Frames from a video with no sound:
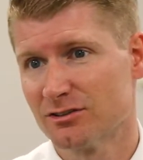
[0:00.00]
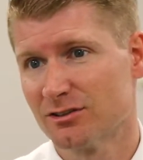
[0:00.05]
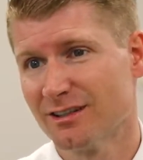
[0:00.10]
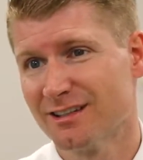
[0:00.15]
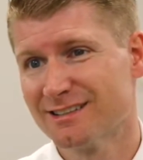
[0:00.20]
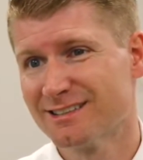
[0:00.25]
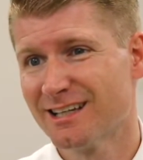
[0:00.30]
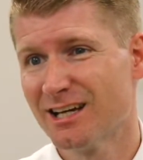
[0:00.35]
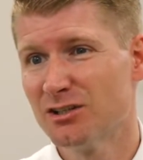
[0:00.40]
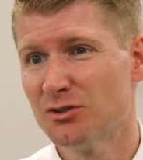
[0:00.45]
So
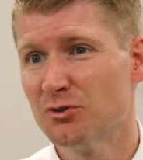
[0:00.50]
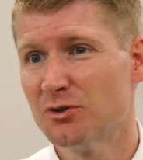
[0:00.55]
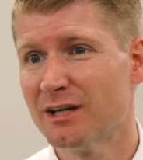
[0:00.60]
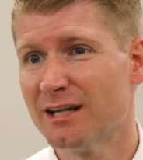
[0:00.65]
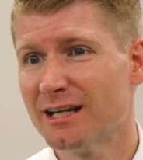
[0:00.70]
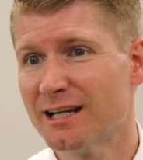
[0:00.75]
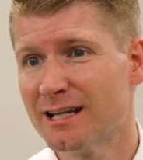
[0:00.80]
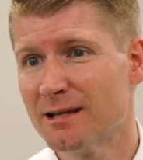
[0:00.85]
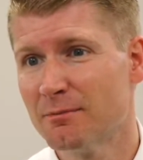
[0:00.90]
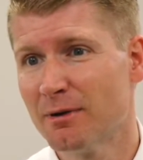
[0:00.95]
let's say you
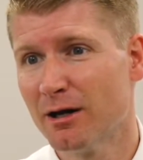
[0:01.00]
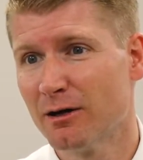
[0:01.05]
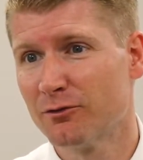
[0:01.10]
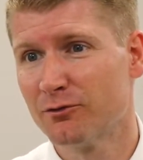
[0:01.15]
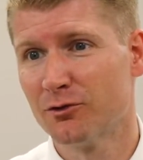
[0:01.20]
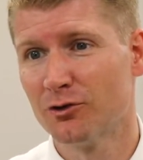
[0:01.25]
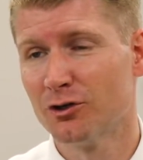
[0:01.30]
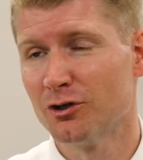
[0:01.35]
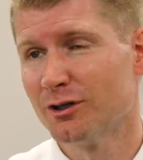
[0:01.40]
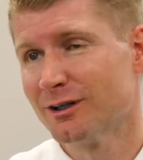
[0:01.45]
get an email,
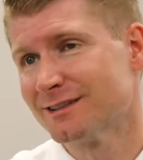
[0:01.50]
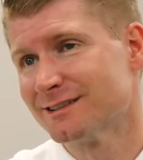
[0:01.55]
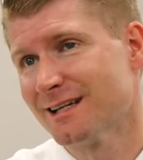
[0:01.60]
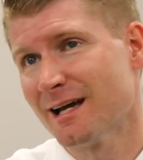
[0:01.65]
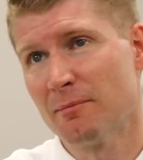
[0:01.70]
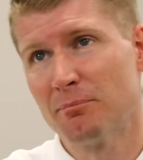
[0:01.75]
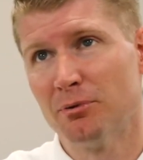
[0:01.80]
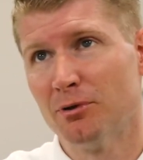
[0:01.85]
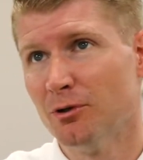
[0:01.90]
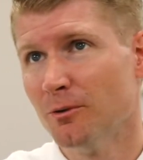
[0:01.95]
for
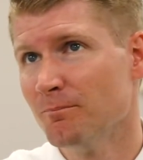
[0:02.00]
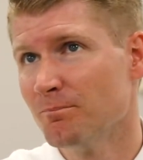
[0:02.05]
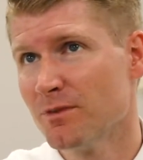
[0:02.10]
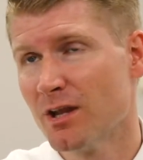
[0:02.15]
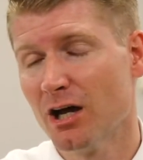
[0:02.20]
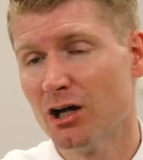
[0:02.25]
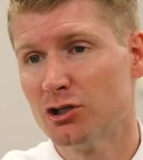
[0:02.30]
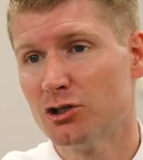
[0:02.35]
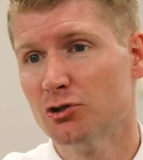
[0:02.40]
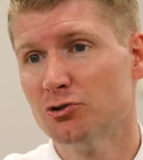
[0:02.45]
example,
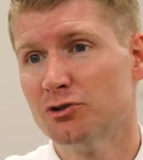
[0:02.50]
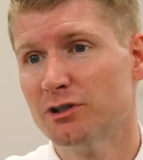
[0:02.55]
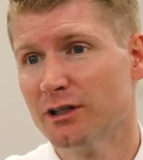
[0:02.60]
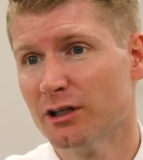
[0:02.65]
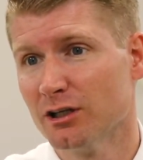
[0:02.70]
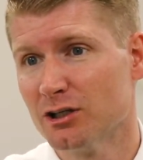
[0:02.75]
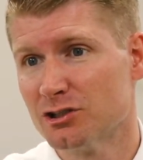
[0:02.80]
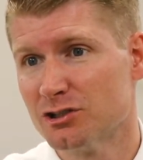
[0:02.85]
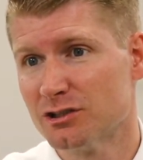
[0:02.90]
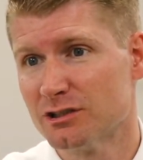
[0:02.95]
a due
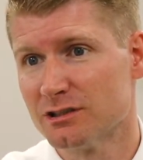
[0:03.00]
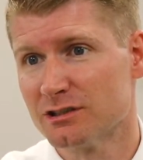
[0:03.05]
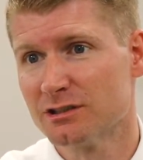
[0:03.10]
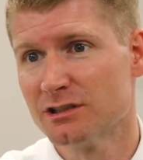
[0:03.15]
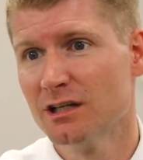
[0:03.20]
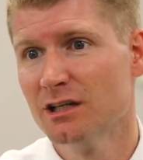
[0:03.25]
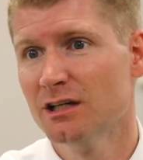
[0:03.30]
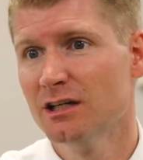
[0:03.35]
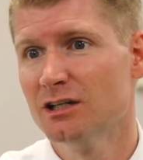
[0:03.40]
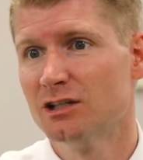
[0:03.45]

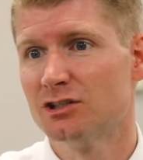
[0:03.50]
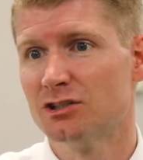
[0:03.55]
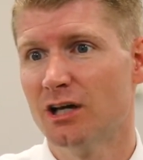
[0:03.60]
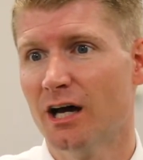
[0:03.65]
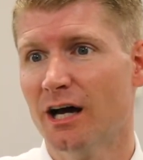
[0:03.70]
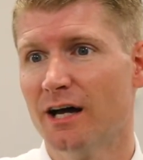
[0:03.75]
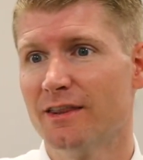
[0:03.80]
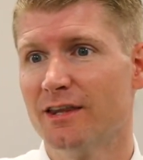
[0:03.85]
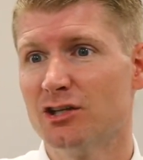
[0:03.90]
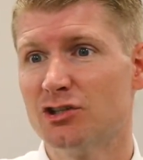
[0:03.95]
diligence
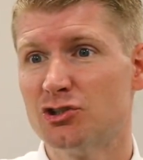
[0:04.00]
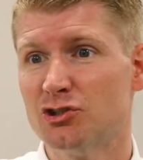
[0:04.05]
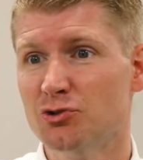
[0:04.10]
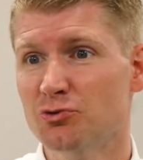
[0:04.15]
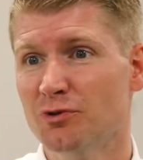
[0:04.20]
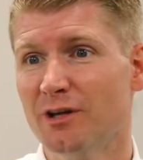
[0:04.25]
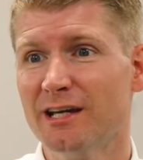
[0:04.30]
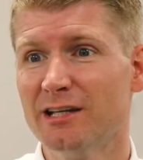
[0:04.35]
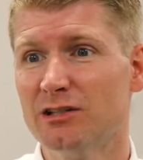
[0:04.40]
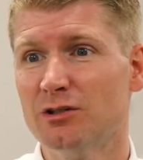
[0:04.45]
that
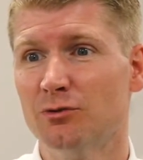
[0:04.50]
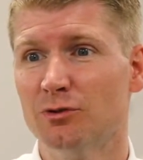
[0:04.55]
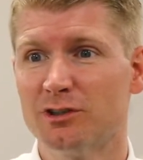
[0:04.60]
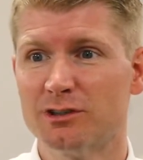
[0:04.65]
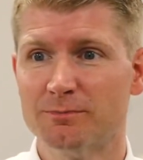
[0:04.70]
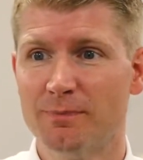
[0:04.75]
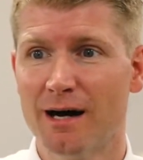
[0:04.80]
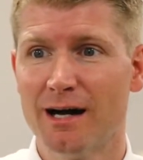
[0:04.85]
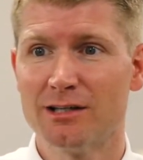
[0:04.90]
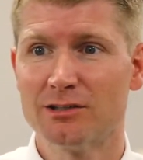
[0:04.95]
you need to
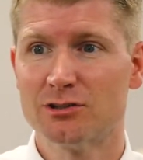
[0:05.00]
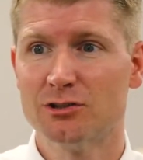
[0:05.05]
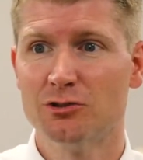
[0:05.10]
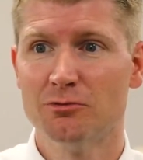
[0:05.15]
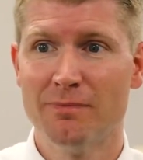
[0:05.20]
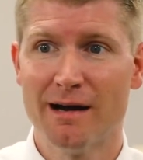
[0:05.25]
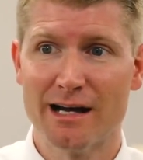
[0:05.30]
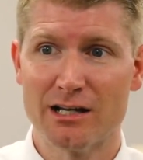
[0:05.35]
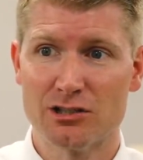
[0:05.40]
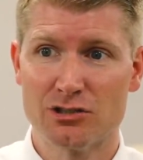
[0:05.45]
respond
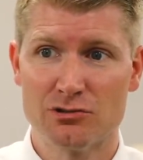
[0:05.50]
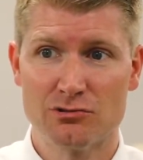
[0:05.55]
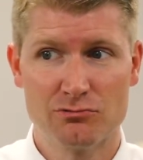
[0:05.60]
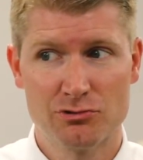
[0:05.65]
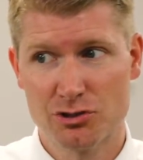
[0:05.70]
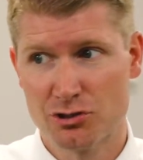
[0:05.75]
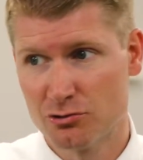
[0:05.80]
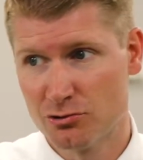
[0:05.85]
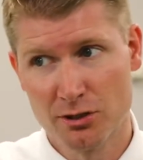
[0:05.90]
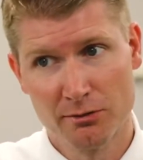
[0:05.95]
to by
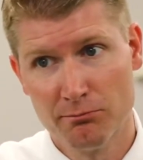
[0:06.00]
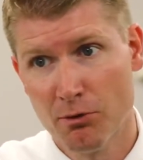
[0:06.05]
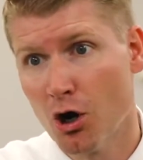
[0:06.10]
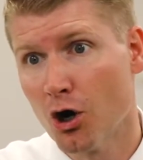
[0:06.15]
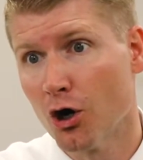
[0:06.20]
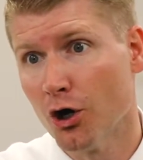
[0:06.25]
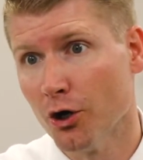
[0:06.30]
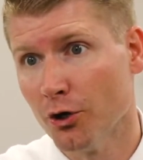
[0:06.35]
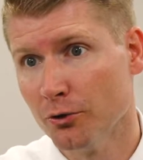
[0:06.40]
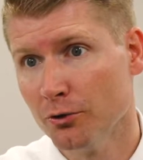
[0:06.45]

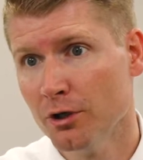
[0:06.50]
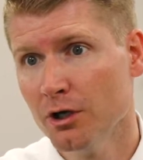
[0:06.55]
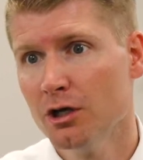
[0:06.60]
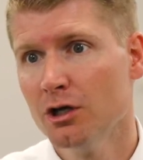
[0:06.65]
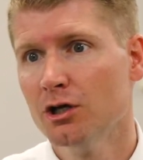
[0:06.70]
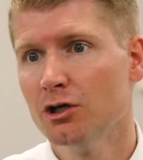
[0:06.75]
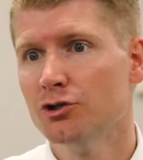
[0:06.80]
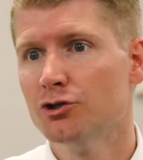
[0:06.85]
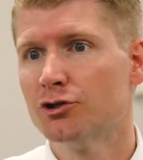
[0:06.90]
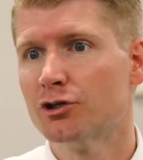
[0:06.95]
tomorrow.
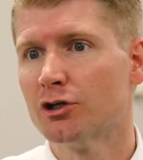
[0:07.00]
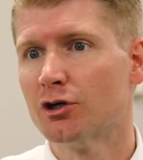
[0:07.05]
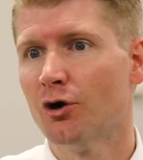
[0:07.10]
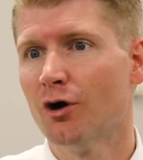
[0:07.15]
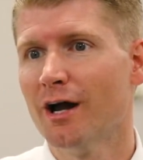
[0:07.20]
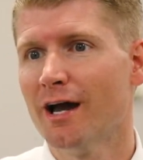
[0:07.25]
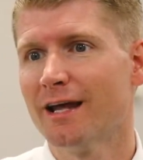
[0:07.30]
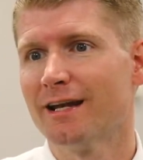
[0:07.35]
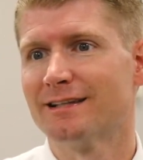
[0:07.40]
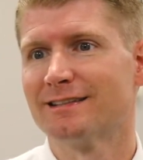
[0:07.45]
You can
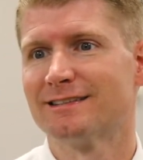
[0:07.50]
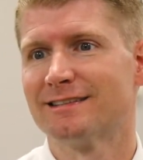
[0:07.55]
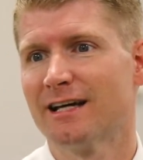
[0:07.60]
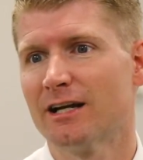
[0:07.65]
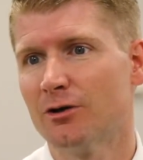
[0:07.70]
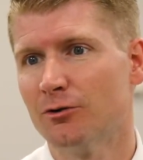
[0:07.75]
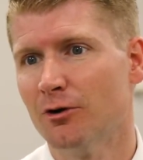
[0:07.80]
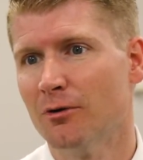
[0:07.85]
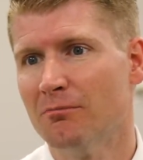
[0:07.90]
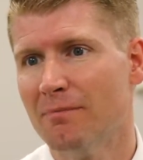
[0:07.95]
go ahead and
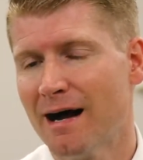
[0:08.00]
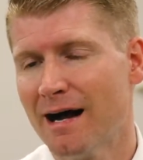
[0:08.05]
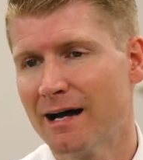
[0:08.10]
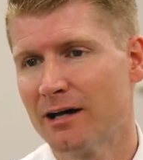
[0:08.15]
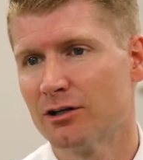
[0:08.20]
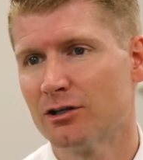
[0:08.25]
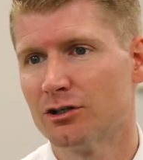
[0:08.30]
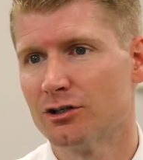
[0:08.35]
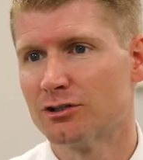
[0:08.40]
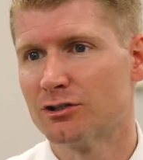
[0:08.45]
set a
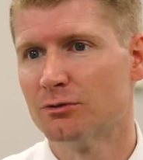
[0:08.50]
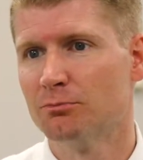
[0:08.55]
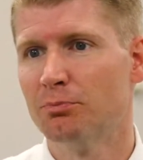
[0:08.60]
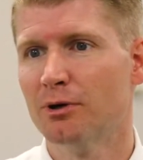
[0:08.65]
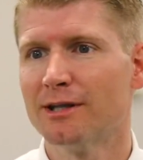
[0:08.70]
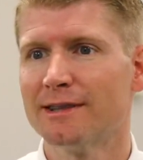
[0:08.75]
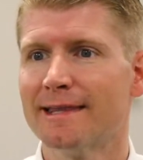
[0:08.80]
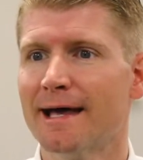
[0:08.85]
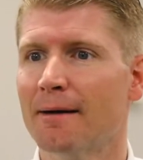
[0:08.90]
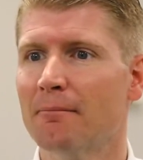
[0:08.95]
reminder to
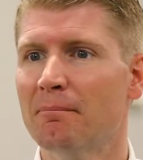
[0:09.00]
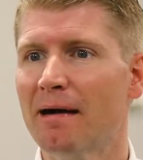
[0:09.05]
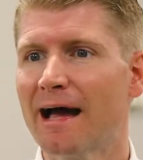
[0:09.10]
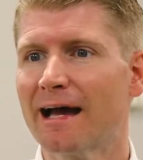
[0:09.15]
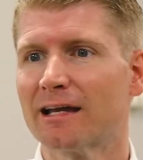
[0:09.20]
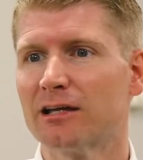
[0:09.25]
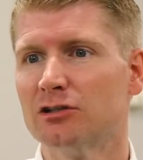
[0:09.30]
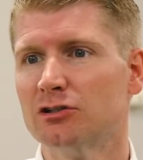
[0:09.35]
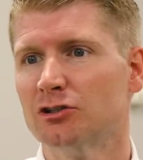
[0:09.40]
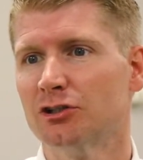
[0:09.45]
put that
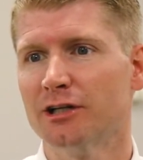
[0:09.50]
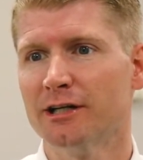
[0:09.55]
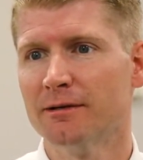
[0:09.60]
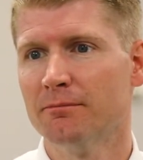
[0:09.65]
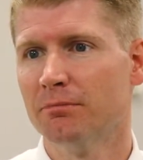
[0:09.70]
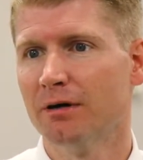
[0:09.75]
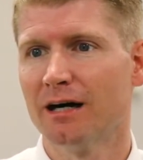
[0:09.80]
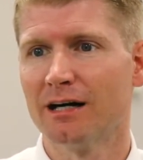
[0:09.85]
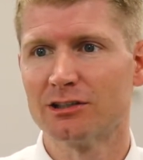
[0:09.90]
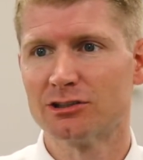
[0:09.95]
back in your
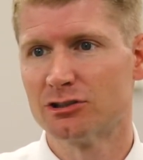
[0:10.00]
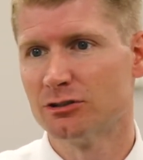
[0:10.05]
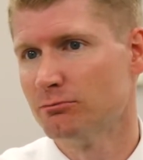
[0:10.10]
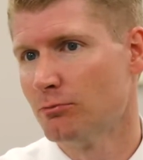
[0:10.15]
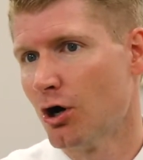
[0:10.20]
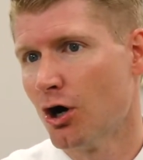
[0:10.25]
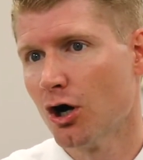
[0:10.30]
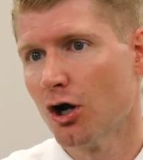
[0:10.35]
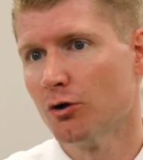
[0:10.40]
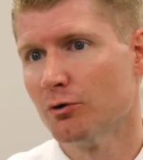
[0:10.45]
inbox
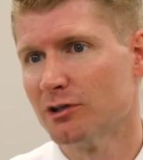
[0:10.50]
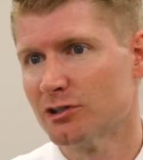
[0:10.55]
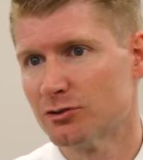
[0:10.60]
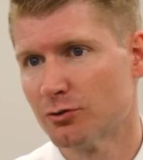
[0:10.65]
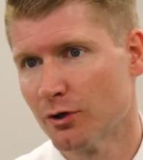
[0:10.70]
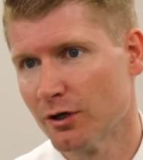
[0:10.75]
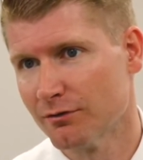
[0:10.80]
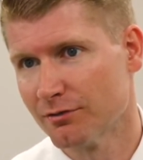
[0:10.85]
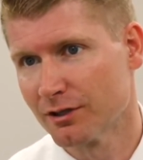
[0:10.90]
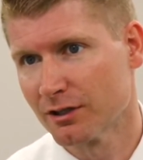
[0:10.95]
tomorrow at
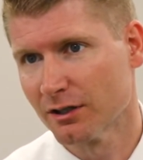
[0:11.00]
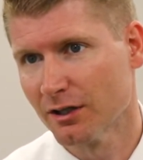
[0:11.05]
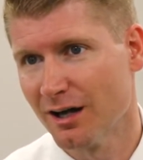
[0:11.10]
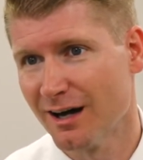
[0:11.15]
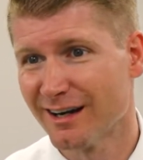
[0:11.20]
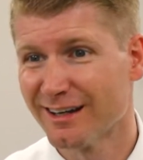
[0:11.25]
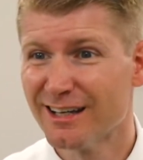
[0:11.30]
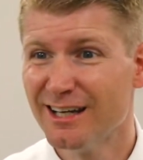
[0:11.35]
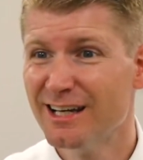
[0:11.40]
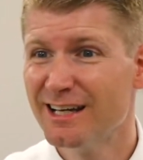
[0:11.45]
12 o'clock.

What you have to do:
Give the data again word for word, without pictures.

Output for this exercise:
Frames from a video with no sound:
[0:00.00]
[0:00.05]
[0:00.10]
[0:00.15]
[0:00.20]
[0:00.25]
[0:00.30]
[0:00.35]
[0:00.40]
[0:00.45]
So
[0:00.50]
[0:00.55]
[0:00.60]
[0:00.65]
[0:00.70]
[0:00.75]
[0:00.80]
[0:00.85]
[0:00.90]
[0:00.95]
let's say you
[0:01.00]
[0:01.05]
[0:01.10]
[0:01.15]
[0:01.20]
[0:01.25]
[0:01.30]
[0:01.35]
[0:01.40]
[0:01.45]
get an email,
[0:01.50]
[0:01.55]
[0:01.60]
[0:01.65]
[0:01.70]
[0:01.75]
[0:01.80]
[0:01.85]
[0:01.90]
[0:01.95]
for
[0:02.00]
[0:02.05]
[0:02.10]
[0:02.15]
[0:02.20]
[0:02.25]
[0:02.30]
[0:02.35]
[0:02.40]
[0:02.45]
example,
[0:02.50]
[0:02.55]
[0:02.60]
[0:02.65]
[0:02.70]
[0:02.75]
[0:02.80]
[0:02.85]
[0:02.90]
[0:02.95]
a due
[0:03.00]
[0:03.05]
[0:03.10]
[0:03.15]
[0:03.20]
[0:03.25]
[0:03.30]
[0:03.35]
[0:03.40]
[0:03.45]

[0:03.50]
[0:03.55]
[0:03.60]
[0:03.65]
[0:03.70]
[0:03.75]
[0:03.80]
[0:03.85]
[0:03.90]
[0:03.95]
diligence
[0:04.00]
[0:04.05]
[0:04.10]
[0:04.15]
[0:04.20]
[0:04.25]
[0:04.30]
[0:04.35]
[0:04.40]
[0:04.45]
that
[0:04.50]
[0:04.55]
[0:04.60]
[0:04.65]
[0:04.70]
[0:04.75]
[0:04.80]
[0:04.85]
[0:04.90]
[0:04.95]
you need to
[0:05.00]
[0:05.05]
[0:05.10]
[0:05.15]
[0:05.20]
[0:05.25]
[0:05.30]
[0:05.35]
[0:05.40]
[0:05.45]
respond
[0:05.50]
[0:05.55]
[0:05.60]
[0:05.65]
[0:05.70]
[0:05.75]
[0:05.80]
[0:05.85]
[0:05.90]
[0:05.95]
to by
[0:06.00]
[0:06.05]
[0:06.10]
[0:06.15]
[0:06.20]
[0:06.25]
[0:06.30]
[0:06.35]
[0:06.40]
[0:06.45]

[0:06.50]
[0:06.55]
[0:06.60]
[0:06.65]
[0:06.70]
[0:06.75]
[0:06.80]
[0:06.85]
[0:06.90]
[0:06.95]
tomorrow.
[0:07.00]
[0:07.05]
[0:07.10]
[0:07.15]
[0:07.20]
[0:07.25]
[0:07.30]
[0:07.35]
[0:07.40]
[0:07.45]
You can
[0:07.50]
[0:07.55]
[0:07.60]
[0:07.65]
[0:07.70]
[0:07.75]
[0:07.80]
[0:07.85]
[0:07.90]
[0:07.95]
go ahead and
[0:08.00]
[0:08.05]
[0:08.10]
[0:08.15]
[0:08.20]
[0:08.25]
[0:08.30]
[0:08.35]
[0:08.40]
[0:08.45]
set a
[0:08.50]
[0:08.55]
[0:08.60]
[0:08.65]
[0:08.70]
[0:08.75]
[0:08.80]
[0:08.85]
[0:08.90]
[0:08.95]
reminder to
[0:09.00]
[0:09.05]
[0:09.10]
[0:09.15]
[0:09.20]
[0:09.25]
[0:09.30]
[0:09.35]
[0:09.40]
[0:09.45]
put that
[0:09.50]
[0:09.55]
[0:09.60]
[0:09.65]
[0:09.70]
[0:09.75]
[0:09.80]
[0:09.85]
[0:09.90]
[0:09.95]
back in your
[0:10.00]
[0:10.05]
[0:10.10]
[0:10.15]
[0:10.20]
[0:10.25]
[0:10.30]
[0:10.35]
[0:10.40]
[0:10.45]
inbox
[0:10.50]
[0:10.55]
[0:10.60]
[0:10.65]
[0:10.70]
[0:10.75]
[0:10.80]
[0:10.85]
[0:10.90]
[0:10.95]
tomorrow at
[0:11.00]
[0:11.05]
[0:11.10]
[0:11.15]
[0:11.20]
[0:11.25]
[0:11.30]
[0:11.35]
[0:11.40]
[0:11.45]
12 o'clock.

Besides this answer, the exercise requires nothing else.